Un autre ancien officier supérieur de l'armée a
déclaré : « Le message était ‘faites disparaître les éléments de preuve
incriminants.’ Ils ont demandé à voir le livre de bord du bateau. » Les deux
hommes ont saisi et détruit les passages pertinents des livres de bord de
l'embarcation de la Marine.
En 2009, la Gambie et le Ghana ont signé un
Mémorandum d'accord reconnaissant que le gouvernement
gambien n'était pas impliqué dans les meurtres. Le texte souligne pourtant que
celui-ci verserait des indemnités aux familles à titre humanitaire. Jammeh
avait alors déclaré que les conclusions du rapport de la mission
conjointe CEDEAO/ONU «
disculpaient » son gouvernement. À
l'époque, le ministre ghanéen des Affaires étrangères, Alhaji Muhammad Mumuni,
a exprimé son scepticisme au sujet de ces conclusions, mais
a accepté le rapport afin de permettre aux familles de tourner la page et de restaurer
les relations entre les deux pays. La Gambie a versé 500 000 dollars
d'indemnités au Ghana, qui a donné 10 000 cedis du Ghana (environ 6 800 dollars
au taux de change de 2009) à chacune des quelques 27 familles de victimes.
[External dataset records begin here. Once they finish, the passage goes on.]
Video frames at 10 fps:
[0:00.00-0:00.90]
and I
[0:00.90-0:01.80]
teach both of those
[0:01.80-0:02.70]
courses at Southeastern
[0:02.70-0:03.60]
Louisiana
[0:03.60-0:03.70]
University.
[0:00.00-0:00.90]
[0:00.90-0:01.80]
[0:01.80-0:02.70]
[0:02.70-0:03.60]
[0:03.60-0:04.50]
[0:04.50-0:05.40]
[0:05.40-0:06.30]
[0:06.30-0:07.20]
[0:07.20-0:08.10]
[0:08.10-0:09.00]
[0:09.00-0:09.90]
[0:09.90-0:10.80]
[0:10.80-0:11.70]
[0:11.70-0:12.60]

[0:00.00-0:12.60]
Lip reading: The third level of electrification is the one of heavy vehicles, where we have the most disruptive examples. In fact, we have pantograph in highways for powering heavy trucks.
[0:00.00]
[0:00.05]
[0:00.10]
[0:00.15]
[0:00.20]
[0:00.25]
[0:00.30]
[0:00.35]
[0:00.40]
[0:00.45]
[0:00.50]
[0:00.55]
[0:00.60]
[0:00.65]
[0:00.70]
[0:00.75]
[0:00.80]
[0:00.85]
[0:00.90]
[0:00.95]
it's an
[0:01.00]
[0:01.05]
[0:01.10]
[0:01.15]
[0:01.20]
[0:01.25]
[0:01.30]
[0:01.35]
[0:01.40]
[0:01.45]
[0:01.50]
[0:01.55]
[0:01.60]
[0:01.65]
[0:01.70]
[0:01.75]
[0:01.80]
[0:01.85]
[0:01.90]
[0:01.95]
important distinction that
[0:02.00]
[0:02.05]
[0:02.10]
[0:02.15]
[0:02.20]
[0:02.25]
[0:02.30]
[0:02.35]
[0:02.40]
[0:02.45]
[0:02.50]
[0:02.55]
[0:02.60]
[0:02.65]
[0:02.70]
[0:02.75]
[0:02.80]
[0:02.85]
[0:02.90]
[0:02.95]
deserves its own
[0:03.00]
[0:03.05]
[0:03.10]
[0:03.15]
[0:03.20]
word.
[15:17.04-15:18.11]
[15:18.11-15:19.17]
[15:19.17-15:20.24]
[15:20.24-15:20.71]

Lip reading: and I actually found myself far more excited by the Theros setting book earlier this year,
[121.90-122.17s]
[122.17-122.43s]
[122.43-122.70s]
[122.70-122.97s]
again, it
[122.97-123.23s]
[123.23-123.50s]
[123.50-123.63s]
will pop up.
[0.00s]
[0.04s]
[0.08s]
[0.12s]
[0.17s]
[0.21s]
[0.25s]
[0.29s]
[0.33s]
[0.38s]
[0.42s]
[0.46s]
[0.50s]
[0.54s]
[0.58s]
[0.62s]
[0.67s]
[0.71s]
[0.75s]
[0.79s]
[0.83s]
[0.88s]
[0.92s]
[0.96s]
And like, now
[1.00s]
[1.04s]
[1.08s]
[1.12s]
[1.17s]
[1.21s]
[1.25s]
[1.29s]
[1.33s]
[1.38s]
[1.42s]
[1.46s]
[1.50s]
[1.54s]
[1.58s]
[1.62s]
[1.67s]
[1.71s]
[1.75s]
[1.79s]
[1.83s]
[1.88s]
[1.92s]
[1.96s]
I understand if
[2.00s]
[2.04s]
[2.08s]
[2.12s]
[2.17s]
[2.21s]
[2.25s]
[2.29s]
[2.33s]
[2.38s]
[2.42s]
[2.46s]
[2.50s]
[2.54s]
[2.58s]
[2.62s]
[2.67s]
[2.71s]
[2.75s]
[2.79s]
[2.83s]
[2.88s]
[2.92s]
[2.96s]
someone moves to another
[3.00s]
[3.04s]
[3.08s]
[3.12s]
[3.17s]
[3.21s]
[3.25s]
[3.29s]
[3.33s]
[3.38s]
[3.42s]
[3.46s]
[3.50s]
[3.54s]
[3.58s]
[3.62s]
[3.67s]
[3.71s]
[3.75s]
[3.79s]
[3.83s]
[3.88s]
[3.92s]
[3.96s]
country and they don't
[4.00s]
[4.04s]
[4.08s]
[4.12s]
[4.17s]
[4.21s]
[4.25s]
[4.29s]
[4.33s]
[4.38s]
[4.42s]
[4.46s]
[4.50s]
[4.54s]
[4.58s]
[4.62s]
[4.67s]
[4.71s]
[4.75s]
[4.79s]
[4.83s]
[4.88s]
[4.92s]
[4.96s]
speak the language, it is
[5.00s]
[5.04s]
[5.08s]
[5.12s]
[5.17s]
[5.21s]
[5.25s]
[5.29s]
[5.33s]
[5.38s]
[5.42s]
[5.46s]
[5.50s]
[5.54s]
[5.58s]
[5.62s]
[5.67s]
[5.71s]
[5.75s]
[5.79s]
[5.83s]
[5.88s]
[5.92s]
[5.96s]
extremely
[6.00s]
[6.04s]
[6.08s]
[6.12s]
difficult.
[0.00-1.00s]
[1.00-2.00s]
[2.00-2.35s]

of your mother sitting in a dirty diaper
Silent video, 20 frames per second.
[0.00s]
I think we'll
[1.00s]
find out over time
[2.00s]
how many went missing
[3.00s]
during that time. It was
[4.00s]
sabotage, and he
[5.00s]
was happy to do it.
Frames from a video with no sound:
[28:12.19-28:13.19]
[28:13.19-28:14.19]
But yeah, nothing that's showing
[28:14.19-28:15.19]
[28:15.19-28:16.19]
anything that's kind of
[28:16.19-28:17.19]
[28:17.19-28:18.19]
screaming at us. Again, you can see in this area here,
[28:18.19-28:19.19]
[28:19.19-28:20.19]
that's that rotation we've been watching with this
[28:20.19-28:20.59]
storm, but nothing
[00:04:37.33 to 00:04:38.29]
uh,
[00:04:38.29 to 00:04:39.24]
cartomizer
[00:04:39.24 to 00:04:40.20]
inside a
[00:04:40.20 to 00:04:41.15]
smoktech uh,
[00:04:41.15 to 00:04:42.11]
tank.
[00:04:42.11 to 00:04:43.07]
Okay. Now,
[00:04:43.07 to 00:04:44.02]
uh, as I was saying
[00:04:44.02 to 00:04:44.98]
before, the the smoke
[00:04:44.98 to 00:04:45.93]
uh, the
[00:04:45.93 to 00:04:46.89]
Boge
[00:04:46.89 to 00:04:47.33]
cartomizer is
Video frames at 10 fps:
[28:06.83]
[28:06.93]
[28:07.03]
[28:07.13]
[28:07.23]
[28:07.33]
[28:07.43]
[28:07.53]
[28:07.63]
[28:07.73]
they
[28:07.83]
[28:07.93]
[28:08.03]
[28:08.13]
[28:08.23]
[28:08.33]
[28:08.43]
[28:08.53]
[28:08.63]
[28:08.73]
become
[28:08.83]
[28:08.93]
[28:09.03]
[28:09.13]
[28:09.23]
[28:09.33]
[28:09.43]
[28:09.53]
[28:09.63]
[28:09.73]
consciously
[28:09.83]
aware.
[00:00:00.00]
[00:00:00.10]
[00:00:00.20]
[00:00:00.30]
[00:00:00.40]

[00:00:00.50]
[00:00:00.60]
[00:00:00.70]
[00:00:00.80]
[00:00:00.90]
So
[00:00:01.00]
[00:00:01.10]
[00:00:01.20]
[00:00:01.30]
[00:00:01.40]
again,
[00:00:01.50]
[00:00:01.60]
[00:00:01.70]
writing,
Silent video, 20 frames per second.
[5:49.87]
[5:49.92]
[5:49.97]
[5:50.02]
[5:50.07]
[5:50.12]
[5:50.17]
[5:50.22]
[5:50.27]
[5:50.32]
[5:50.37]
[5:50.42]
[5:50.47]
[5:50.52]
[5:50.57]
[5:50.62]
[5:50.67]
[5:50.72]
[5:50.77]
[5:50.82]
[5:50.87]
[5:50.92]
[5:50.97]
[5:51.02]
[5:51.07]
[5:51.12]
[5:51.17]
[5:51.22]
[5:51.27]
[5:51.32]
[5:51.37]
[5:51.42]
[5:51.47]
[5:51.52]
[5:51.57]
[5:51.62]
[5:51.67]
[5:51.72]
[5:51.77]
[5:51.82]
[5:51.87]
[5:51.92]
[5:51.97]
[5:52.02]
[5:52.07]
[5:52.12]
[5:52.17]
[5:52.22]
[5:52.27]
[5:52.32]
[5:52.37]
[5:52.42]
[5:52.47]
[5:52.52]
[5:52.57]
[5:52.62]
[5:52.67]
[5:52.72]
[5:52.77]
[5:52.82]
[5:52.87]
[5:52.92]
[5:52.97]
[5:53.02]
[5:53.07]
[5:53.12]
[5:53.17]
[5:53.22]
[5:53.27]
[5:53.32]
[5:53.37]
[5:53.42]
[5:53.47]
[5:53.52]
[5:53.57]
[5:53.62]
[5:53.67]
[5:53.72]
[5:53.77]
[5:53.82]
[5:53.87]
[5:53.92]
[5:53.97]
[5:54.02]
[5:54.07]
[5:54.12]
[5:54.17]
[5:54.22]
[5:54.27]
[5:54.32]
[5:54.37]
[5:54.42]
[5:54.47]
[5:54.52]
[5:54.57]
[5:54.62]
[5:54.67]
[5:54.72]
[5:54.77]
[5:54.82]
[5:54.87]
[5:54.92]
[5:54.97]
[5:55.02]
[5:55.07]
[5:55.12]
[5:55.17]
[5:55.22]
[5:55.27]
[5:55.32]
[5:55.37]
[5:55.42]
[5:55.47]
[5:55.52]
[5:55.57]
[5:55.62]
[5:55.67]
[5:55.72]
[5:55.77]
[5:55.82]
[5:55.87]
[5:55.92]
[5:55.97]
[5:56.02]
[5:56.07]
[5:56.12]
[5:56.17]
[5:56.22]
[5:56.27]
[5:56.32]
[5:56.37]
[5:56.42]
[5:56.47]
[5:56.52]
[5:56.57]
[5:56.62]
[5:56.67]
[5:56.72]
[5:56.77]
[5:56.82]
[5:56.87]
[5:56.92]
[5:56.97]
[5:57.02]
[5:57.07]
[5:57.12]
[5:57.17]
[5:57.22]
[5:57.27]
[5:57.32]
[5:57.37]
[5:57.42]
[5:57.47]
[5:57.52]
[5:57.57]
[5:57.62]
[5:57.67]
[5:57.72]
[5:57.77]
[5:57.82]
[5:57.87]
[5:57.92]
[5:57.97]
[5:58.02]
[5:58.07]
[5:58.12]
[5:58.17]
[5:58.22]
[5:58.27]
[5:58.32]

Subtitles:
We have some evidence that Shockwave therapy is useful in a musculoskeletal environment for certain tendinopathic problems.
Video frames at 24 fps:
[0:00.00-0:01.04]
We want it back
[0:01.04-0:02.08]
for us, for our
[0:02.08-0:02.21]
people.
Six
dépouilles mortelles ont été rendues au Ghana. Human Rights Watch et TRIAL
International n'ont pas été en mesure d'établir avec certitude si les corps
transférés étaient effectivement ceux des Ghanéens assassinés.
Selon le
Mémorandum d'accord qui a suivi le rapport, « le Ghana et
la Gambie se sont tous deux engagés à poursuivre leurs efforts avec tous les
moyens disponibles en vue de l'arrestation et de la traduction en justice de
tous les individus impliqués dans les meurtres et disparitions des Ghanéens et
des autres citoyens de la CEDEAO, en particulier de ceux qui sont identifiés
comme responsables dans le rapport. » Cependant, aucune arrestation n'a été
effectuée en rapport avec cette affaire.